Dalam beberapa kasus, limbah industri sulit larut dalam air. Limbah industri cenderung mengapung di permukaan air. Beberapa jenis limbah industri ada yang secara langsung meracuni kehidupan perairan seperti sianida, fenol dan sodium pentaklorofenat. Ada juga yang tidak secara langsung meracuni kehidupan
perairan, tetapi merubah kualitas lingkungan dengan turunnya oksigen terlarut untuk perombakan bahan-bahan organik. Beberapa jenis limbah mungkin mengalami bioakumulasi sehingga permasalahannya menjadi sangat lama.
Limbah industri merupakan land-based pollutants yang telah terbukti
menimbulkan kerusakan lingkungan laut secara signifikan (MacDonald, 2005). Limbah industri berpotensi menyebabkan terjadinya eutrofikasi, sebuah fenomena
di mana perairan menerima kelebihan nutrient dan ditandai oleh adanya algal
blooms (red tides). Berbagai jenis logam berat yang terdapat di dalam limbah industri (misalnya arsen, kadmium, kobalt, kromium, merkuri dan seng)
berpotensi menyebabkan terjadinya gangguan kesehatan kronis pada manusia.

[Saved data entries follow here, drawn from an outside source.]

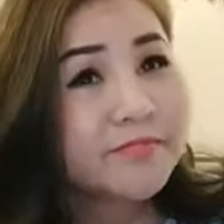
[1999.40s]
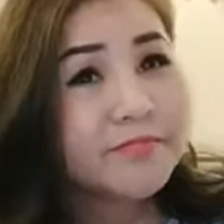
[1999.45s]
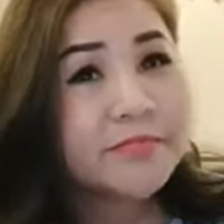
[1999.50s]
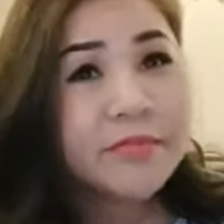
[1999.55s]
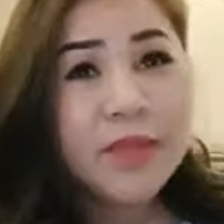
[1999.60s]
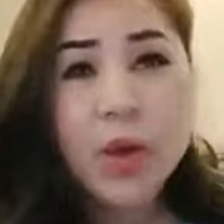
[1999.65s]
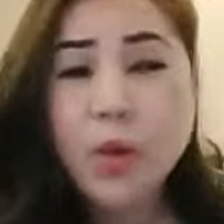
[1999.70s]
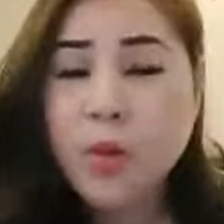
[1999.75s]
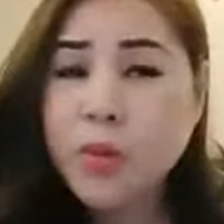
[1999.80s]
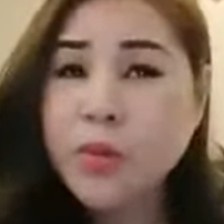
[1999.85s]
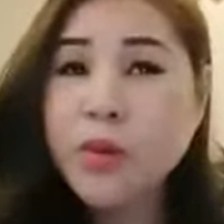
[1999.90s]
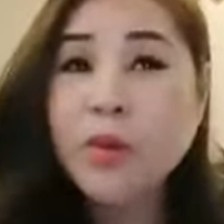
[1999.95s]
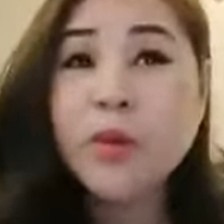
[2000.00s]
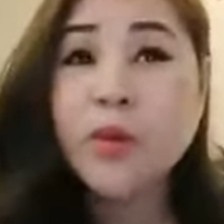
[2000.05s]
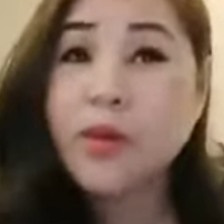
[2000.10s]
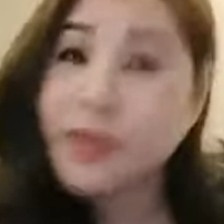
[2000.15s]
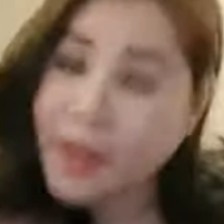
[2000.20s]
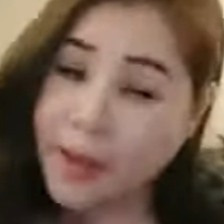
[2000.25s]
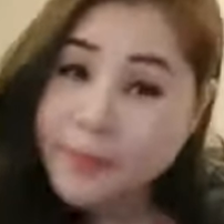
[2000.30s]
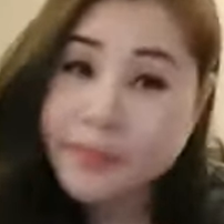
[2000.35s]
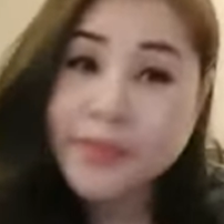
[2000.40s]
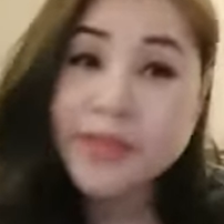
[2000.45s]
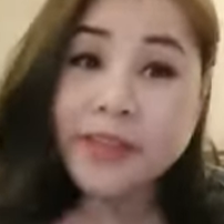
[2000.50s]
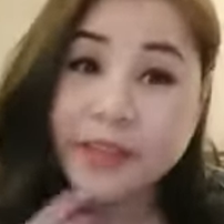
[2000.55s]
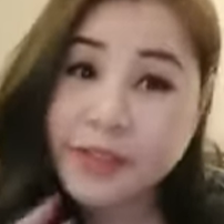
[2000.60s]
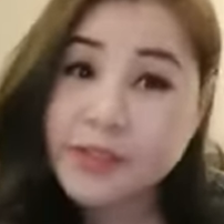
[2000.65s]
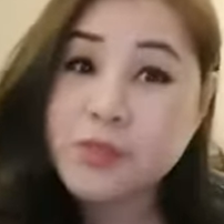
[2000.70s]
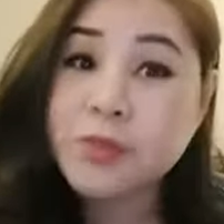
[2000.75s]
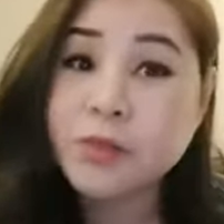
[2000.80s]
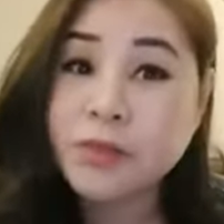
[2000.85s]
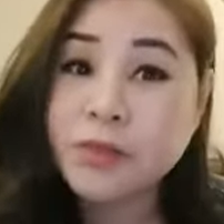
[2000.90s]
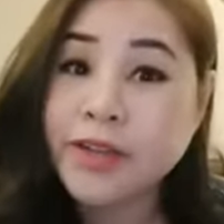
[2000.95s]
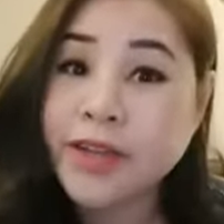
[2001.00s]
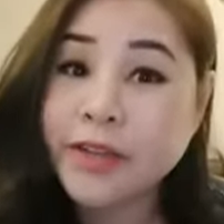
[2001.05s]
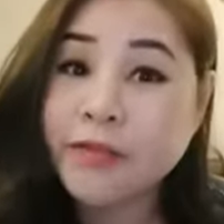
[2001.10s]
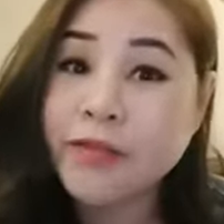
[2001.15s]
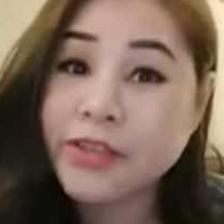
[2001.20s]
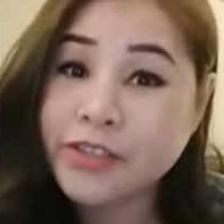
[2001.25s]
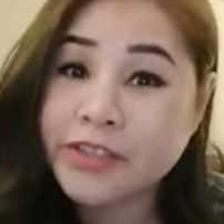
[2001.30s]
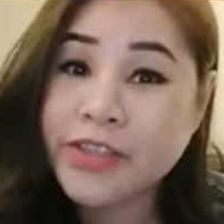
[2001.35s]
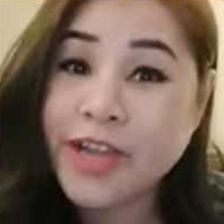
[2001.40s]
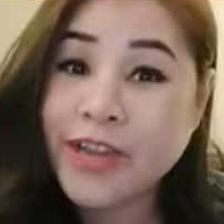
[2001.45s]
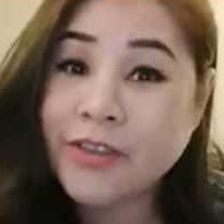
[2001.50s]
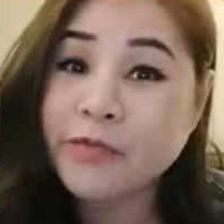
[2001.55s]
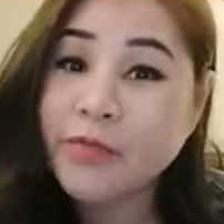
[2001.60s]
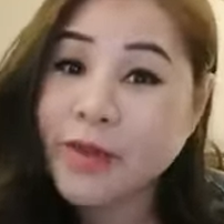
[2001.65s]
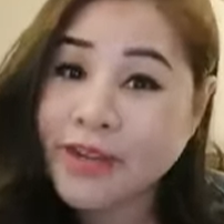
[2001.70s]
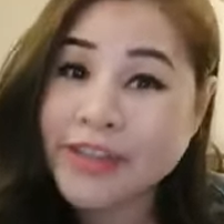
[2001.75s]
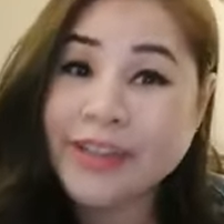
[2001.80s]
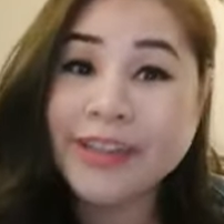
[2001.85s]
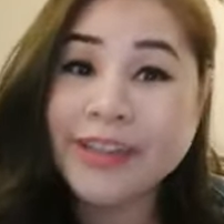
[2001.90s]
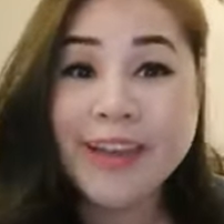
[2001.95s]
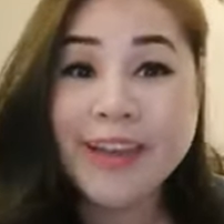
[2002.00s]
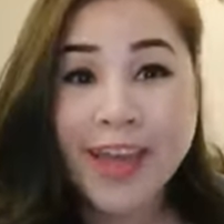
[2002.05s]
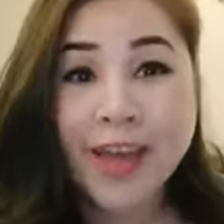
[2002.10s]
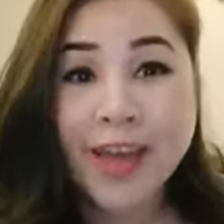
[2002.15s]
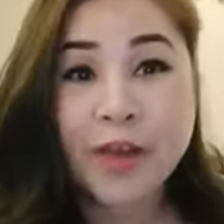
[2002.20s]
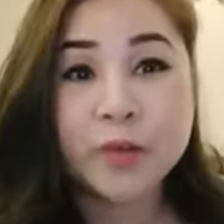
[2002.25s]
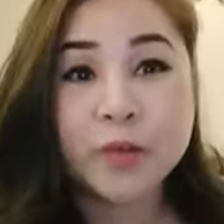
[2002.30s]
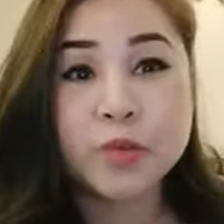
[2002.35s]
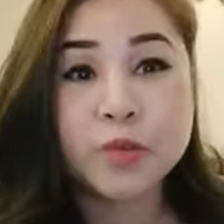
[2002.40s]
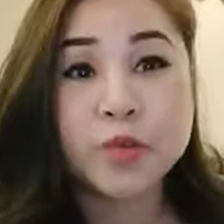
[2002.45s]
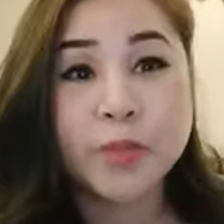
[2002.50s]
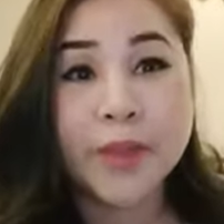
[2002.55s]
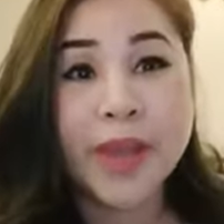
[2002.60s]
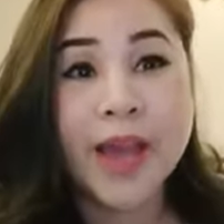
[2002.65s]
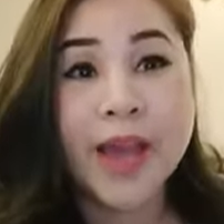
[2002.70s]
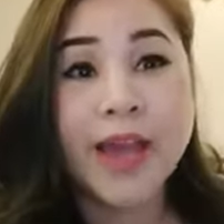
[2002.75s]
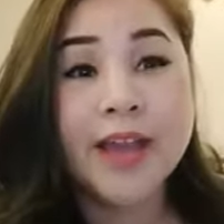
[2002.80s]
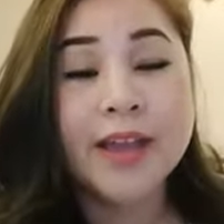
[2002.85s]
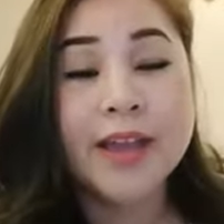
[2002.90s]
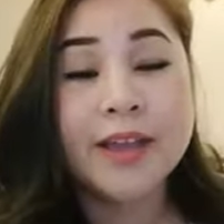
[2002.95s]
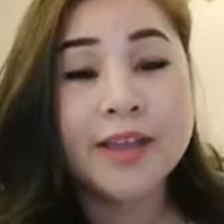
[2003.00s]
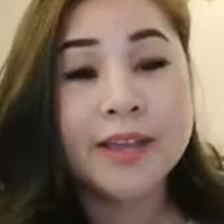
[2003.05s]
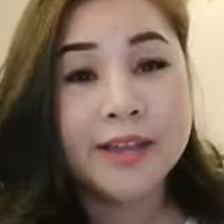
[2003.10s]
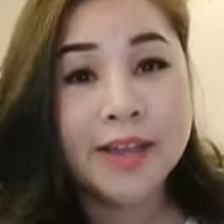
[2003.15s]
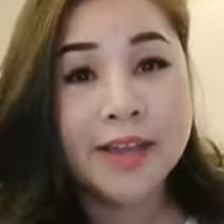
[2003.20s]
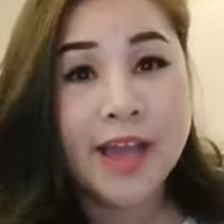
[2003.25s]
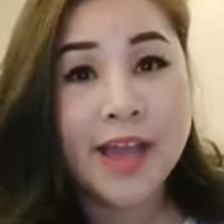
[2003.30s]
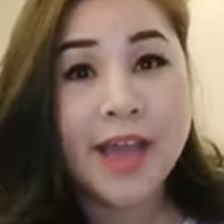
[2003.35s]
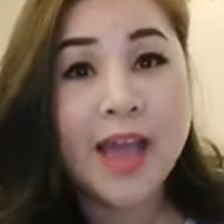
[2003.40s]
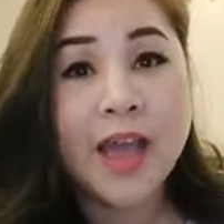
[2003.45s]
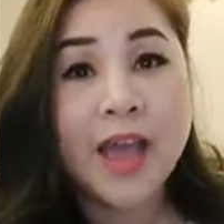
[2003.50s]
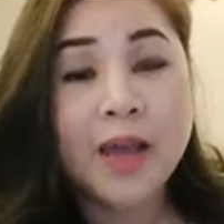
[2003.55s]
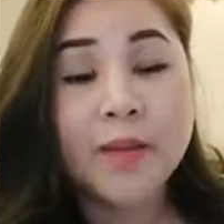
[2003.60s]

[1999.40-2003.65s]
เราเราก็ทำดีที่สุดในเวอร์ชั่นวันนี้แล้ว ถูกไหมคะอ่า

2.2.4 Degradasi dan Deplesi Sumberdaya Alam
Wilayah pesisir dan laut merupakan ekosistem yang kini tenga h mengalami
permasalahan berat yang mengancam daya lenting (resilience) ekosistem tersebut
(Turner et al., 1998). Permasalahan tersebut terutama menyangkut trade-off
pemanfaatan sumberdaya pesisir dan laut, yaitu antara kepentingan ekonomi dan preservasi ekologi. Worm (1998) mengatakan, bahwa pada umumnya permasalahan yang dihadapi wilayah ini berupa pencemaran, reklamasi pantai
serta pembangunan perkotaan dan infrastruktur terkait lainnya. Ekspansi coastal
aquaculture secara massive telah menimbulkan dampak sosial ekonomi dan
biofisik yang besar. Kondisi itu terkait dengan hilangnya lahan basah pantai, tingginya tingkat keasaman, salinisasi air tanah dan lahan pertanian serta hilangnya produk dan jasa yang dihasilkan oleh ekosistem alami (Chua, 1992).
Di negara-negara sedang berkembang seperti Indonesia, terdapat kecenderungan untuk mengeksploitasi sumberdaya alam (termasuk sumberdaya pesisir dan laut) demi mengejar pertumbuhan ekonomi yang tinggi. Setelah lahirnya UU No. 22 Tahun 1999 yang kemudian diganti oleh UU No. 32 Tahun 2004, kecenderungan tersebut justru nampak semakin besar. Nelson dan Geoghegan (2002), bahkan mengatakan bahwa para pengambil keputusan di negara-negara sedang berkembang selalu dihadapkan pada persoalan klasik eksploitasi sumberdaya secara berlebih manakala pertumbuhan ekonomi atau konservasi ekologi menjadi pilihan. Persepsi yang mengatakan bahwa sumberdaya
alam dapat dijadikan andalan bagi peningkatan PAD, sering menimbulkan fenomena pengurasan sehingga timbul bahaya lingkungan yang mengakibatkan biaya sosial yang tinggi. UU No. 32 Tahun 2004 pada hakekatnya memberikan peluang kepada daerah untuk dapat mengoptimalkan pengelolaan sumberdaya alam yang ada bagi peningkatan kesejahteraan masyarakat di daerah dan jaminan keseimbangan fungsi lingkungan.
Menurut Fauzi dan Anna (2005) degradasi dan deplesi sumberdaya alam di wilayah pesisir dan laut lebih banyak bersifat antropogenik (disebabkan oleh manusia) baik berupa aktivitas produksi (penangkapan/eksploitasi) maupun aktivitas non-produksi (pencemaran limbah domestik dan industri). Degradasi mengacu pada terjadinya penurunan kualitas/kuantitas sumberdaya alam dapat
diperbarui (renewable resourcres). Deplesi mengacu pada terjadinya
pengurangan cadangan sumberdaya alam tak dapat diperbarui (non-renewable
resources). Depresiasi digunakan untuk mengukur perubahan nilai moneter dari pemanfaatan sumberdaya alam (pengukuran tingkat degradasi dan deplesi yang dirupiahkan).